A white college student suspected of posting online threats to shoot black students and faculty at the University of Missouri was arrested on Wednesday, adding to the racial tension at the heart of the protests that led two top administrators to resign earlier this week.
Hunter Park, a 19-year-old sophomore studying computer science at a sister campus in Rolla, was arrested shortly before 2am at a residence hall, authorities said. The school said no weapons were found.
Park, who has not yet been formally charged, is enrolled at the Missouri University of Science and Technology. He was jailed in Columbia, about 120 km to the northwest, where he was booked on a preliminary charge of suspicion of making a terrorist threat. Because the county courts were closed for Veterans Day, he was not expected to appear before a judge until at least yesterday.

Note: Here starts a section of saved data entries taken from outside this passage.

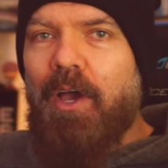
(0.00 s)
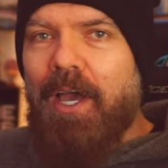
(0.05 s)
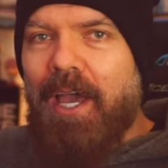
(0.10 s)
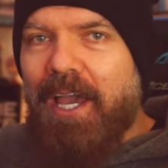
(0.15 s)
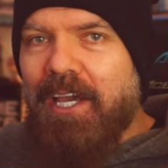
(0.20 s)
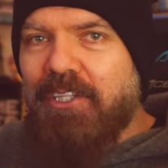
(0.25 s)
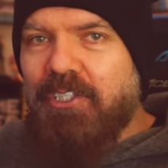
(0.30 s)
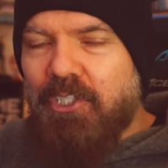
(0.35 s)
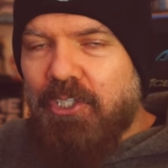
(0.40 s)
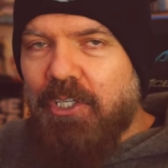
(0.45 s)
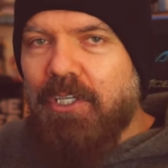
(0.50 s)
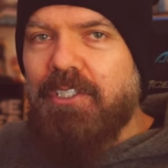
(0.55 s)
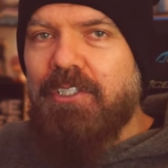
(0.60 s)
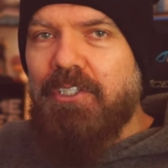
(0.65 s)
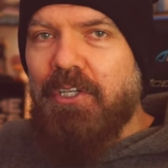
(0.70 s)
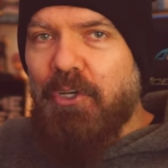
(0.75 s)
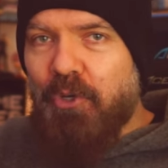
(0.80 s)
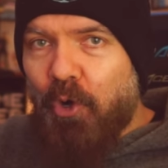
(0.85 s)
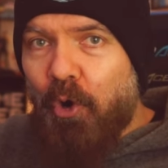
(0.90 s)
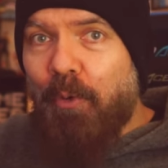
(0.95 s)
it's just
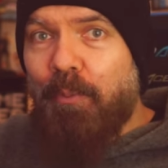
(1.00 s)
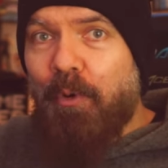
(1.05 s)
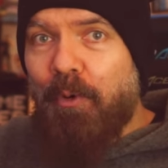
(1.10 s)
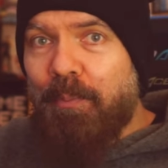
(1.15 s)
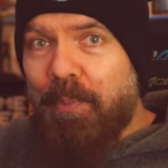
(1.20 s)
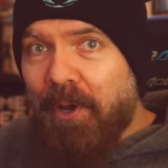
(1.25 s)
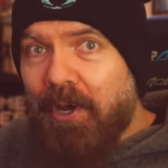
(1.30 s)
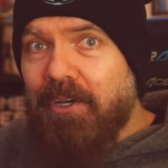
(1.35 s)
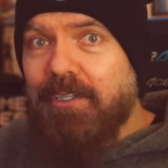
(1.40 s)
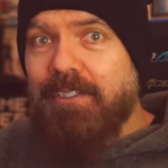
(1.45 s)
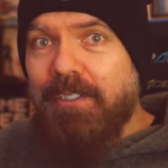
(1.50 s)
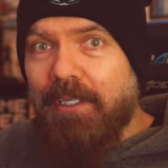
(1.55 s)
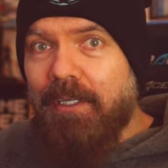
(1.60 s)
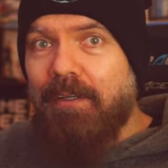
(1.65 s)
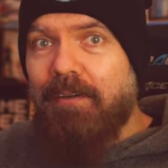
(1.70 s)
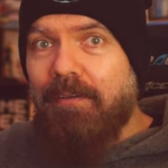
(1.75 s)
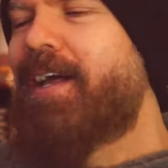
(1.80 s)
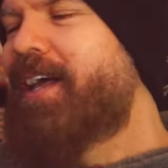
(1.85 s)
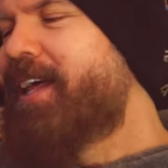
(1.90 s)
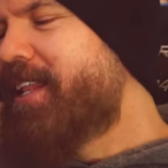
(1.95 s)
a normal person.
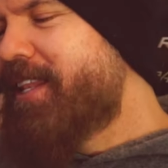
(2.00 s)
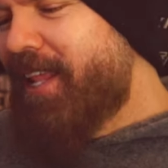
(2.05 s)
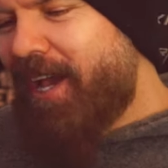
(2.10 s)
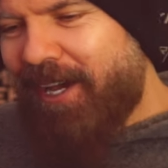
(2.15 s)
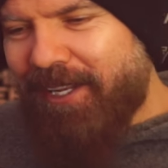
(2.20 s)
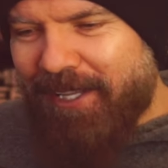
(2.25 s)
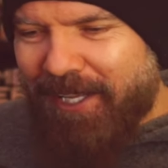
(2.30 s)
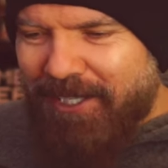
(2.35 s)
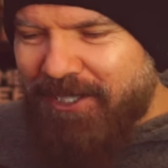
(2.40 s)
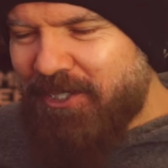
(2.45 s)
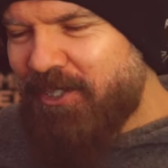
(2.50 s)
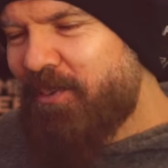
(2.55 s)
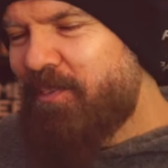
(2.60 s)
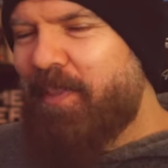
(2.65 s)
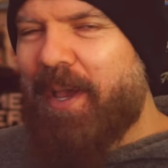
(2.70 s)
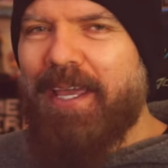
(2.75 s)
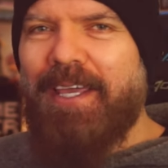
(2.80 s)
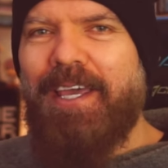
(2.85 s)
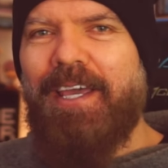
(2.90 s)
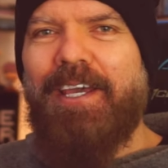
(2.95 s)
Now, unless you're
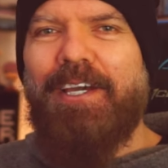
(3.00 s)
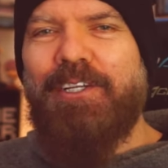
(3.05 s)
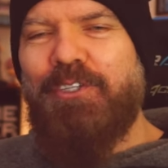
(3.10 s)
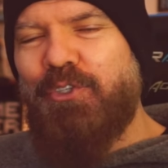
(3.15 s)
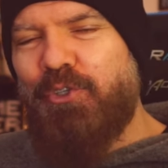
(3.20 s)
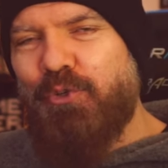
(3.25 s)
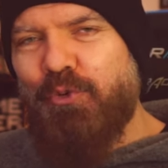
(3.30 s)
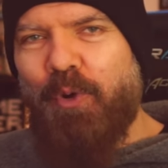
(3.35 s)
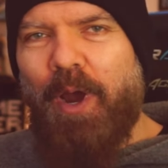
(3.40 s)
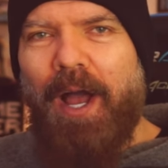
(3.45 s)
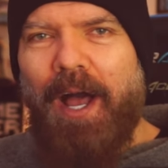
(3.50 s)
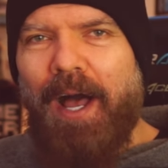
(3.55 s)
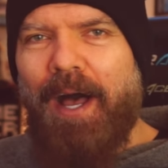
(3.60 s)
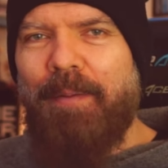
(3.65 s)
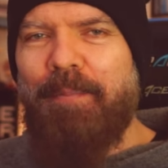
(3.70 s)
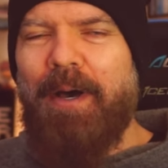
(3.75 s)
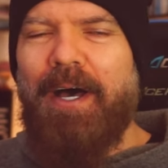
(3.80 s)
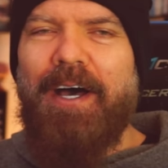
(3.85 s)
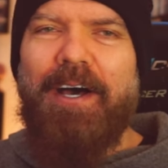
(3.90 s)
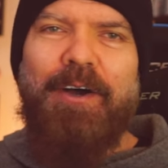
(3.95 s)
making a
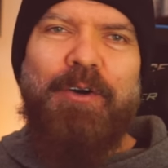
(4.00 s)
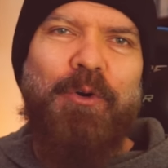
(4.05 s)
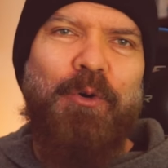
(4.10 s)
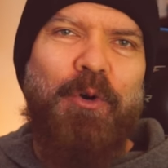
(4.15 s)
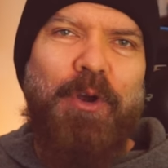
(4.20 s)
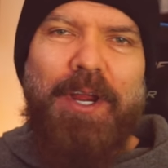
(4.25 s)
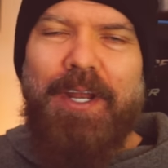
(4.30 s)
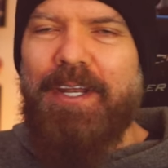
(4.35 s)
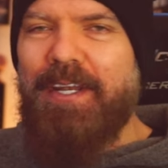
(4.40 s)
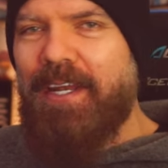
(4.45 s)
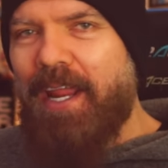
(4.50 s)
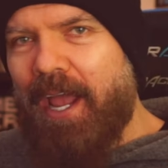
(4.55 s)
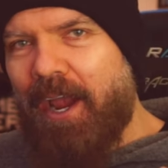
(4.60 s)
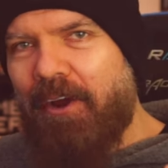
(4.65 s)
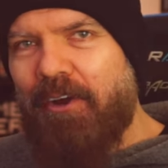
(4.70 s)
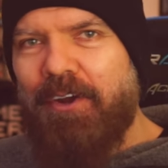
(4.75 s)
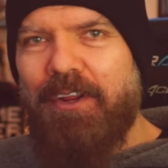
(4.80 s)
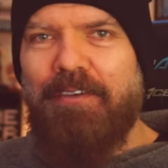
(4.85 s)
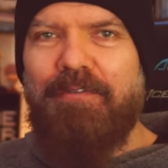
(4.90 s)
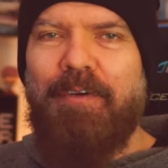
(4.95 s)
drama or a
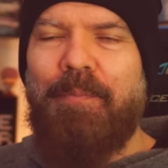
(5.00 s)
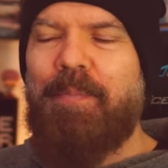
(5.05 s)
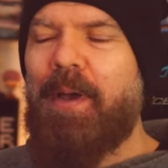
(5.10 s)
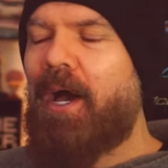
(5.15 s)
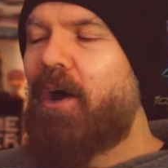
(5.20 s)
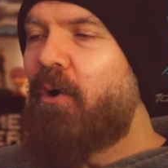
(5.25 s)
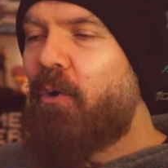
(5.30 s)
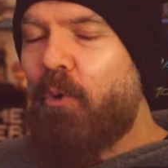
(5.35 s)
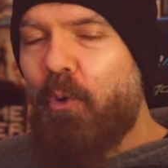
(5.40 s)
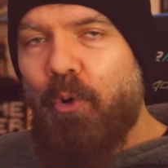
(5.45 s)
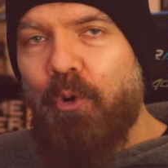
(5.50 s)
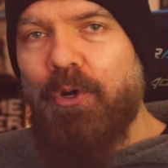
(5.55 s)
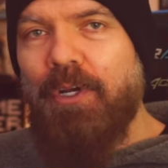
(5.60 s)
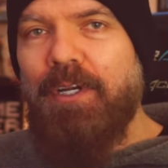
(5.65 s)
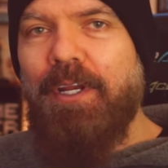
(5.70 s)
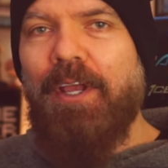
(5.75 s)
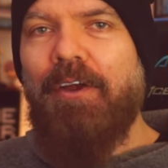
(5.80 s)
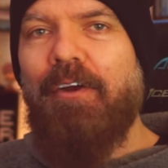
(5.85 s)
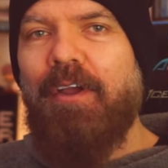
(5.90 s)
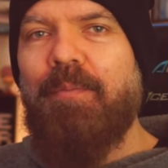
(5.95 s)
narrative about
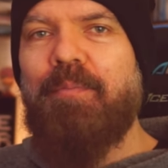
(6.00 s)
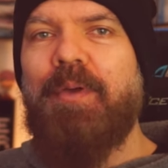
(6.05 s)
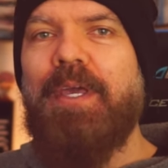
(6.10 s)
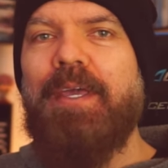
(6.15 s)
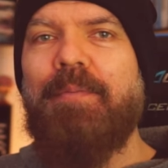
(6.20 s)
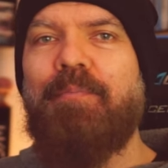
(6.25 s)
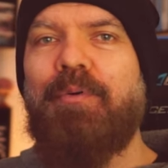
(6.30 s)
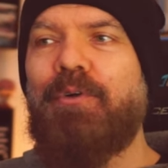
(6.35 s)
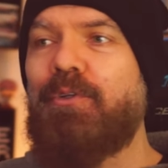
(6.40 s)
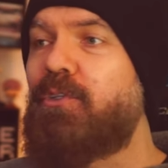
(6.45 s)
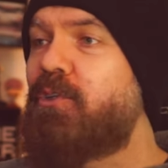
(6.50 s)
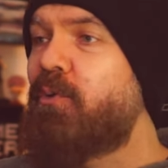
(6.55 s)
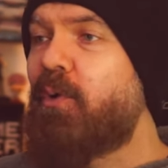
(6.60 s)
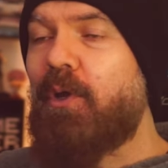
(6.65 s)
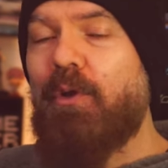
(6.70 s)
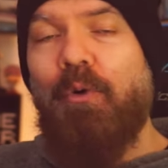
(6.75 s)
ordinary people doing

The author of the posts, which showed up on Tuesday on the anonymous location-based messaging app YikYak and other social media, threatened to “shoot every black person I see.”
The posts followed the resignations on Monday of the University of Missouri system president and the chancellor of its flagship campus in Columbia.
Months of protests culminated in a tumultuous week on the Columbia campus.
In September, the student government president reported that people shouted racial slurs at him from a passing pickup truck, galvanizing the protest movement. Last week, a graduate student went on a hunger strike to demand the resignation of university system president Tim Wolfe over his handling of racial complaints.
Then more than 30 members of the Missouri football team refused to practice or play in support of the hunger striker. Those developments came to a head on Monday with the resignation of Wolfe and Chancellor R. Bowen Loftin, the top administrator of the Columbia campus.
On Wednesday afternoon, authorities were investigating a second threat on YikYak, this one leveled at the Rolla campus by someone who said: “I’m gonna shoot up this school.”
When the first threat emerged, the school’s online emergency information center tweeted: “There is no immediate threat to campus,” and asked students not to spread rumors.
Park has excelled academically in science. As a senior early last year at Wentzville’s Holt High School, he was a member of the school district’s robotics team when he won the honors division for a project titled “A Novel Method for Determination of Camera Pose Estimation Based on Angle Constraints.”
The St Louis Post-Dispatch reported that the project advanced to the Intel International Science and Engineering Fair in Los Angeles.
A spokeswoman for the Rolla school, Mary Helen Stoltz, said she did not know whether the university planned to take any action against Park over his arrest.
On Wednesday, student foot traffic in Columbia was light as freshman Megan Grazman was on her way to class. Although she said she felt safe, she said: “There’s nobody out. It’s a ghost town. It’s kind of eerie.”